The Protocol is implemented in partnership with research funding Departments and agencies and other stakeholders. The Protocol describes the ways in which enterprise can expect to work with the State-funded research base. It applies to Research Performing Organisations (RPOs) and to enterprise.

All knowledge producing organisations, public and private, have the potential to generate intellectual property. A major focus of this Government is to ensure an increase in research activity and associated investment in research, based on the widely held understanding, across developed economies, that commitment to research and development generates economic and social returns.

KTI was established by Enterprise Ireland in partnership with the Irish Universities Association (IUA) in late 2013. It was created as the result of the recommendation from a Government-led task force that reviewed the state of "business to research base" engagement in 2012 and is embedded in the Government Report ‘Putting Public Research to work for Ireland’.

KTI’s role is to make it simple for enterprise to engage with the State funded research base in Ireland through increasing visibility of opportunity and offering consistent approaches to transactions. Clarity in respect of IP policy assists both public bodies and companies to do business more efficiently and successfully.

As part of its role, and in consultation with my Department, KTI reviewed and updated the National IP Protocol in 2016 (first published in 2012) setting out the policy and the framework for engagement between industry and the research base.

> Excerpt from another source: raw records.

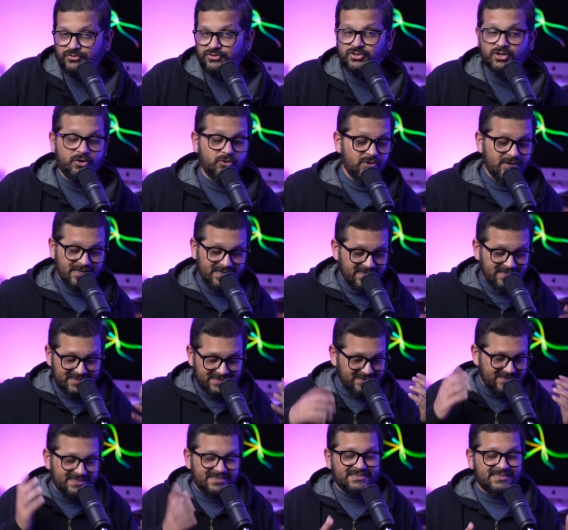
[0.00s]
So
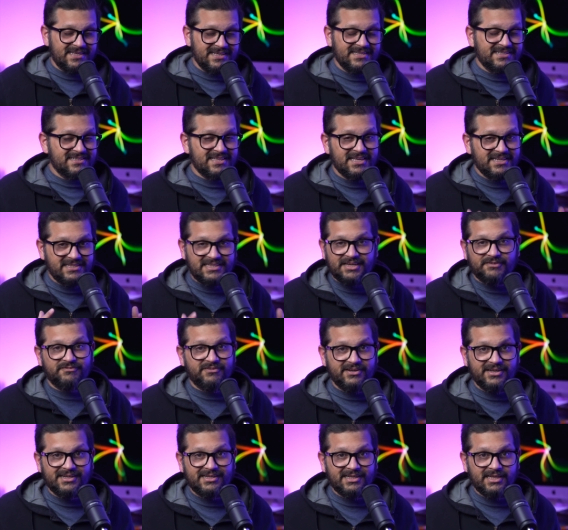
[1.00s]
this is
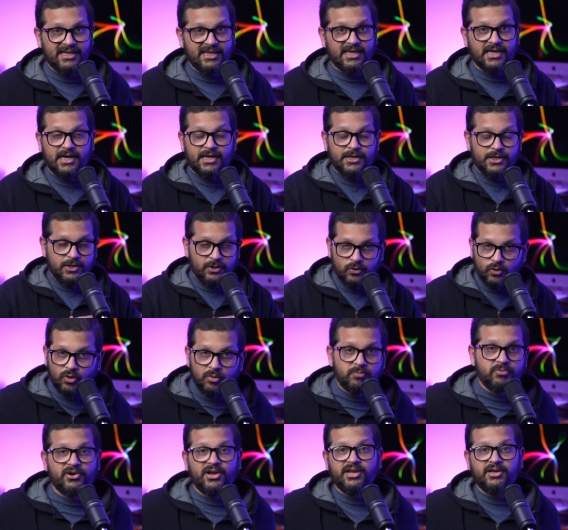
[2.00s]
definitely a
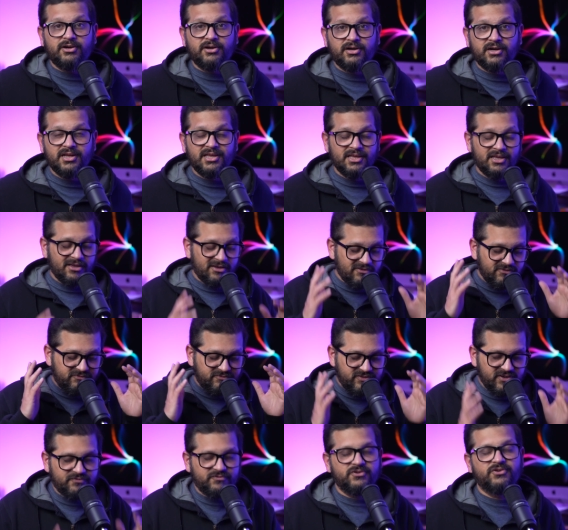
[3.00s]
no-brainer.
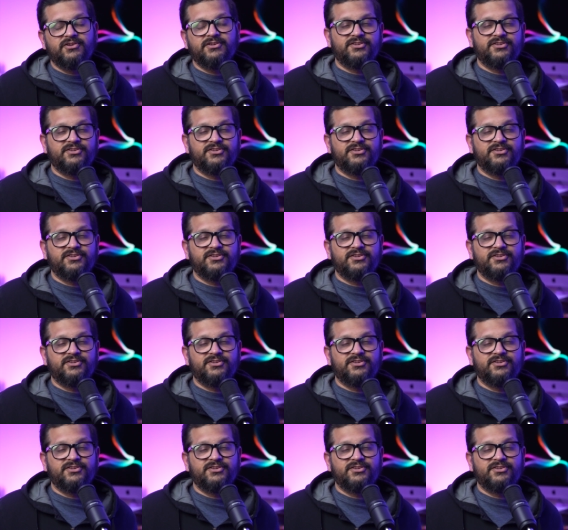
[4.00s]
$50 to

To do this, an extensive review and consultation on the Protocol in practice commenced in 2014. A revised IP Protocol was presented for Government approval in late 2015 and published in January 2016.

Ireland’s national strategy is based on developing excellent science in our universities, IOTs and other research performing organisations and ensuring that science forms the foundations of a vibrant knowledge transfer ecosystem which involves quality teaching and learning drawing from the frontiers of knowledge and also effective collaborations between academia and enterprise.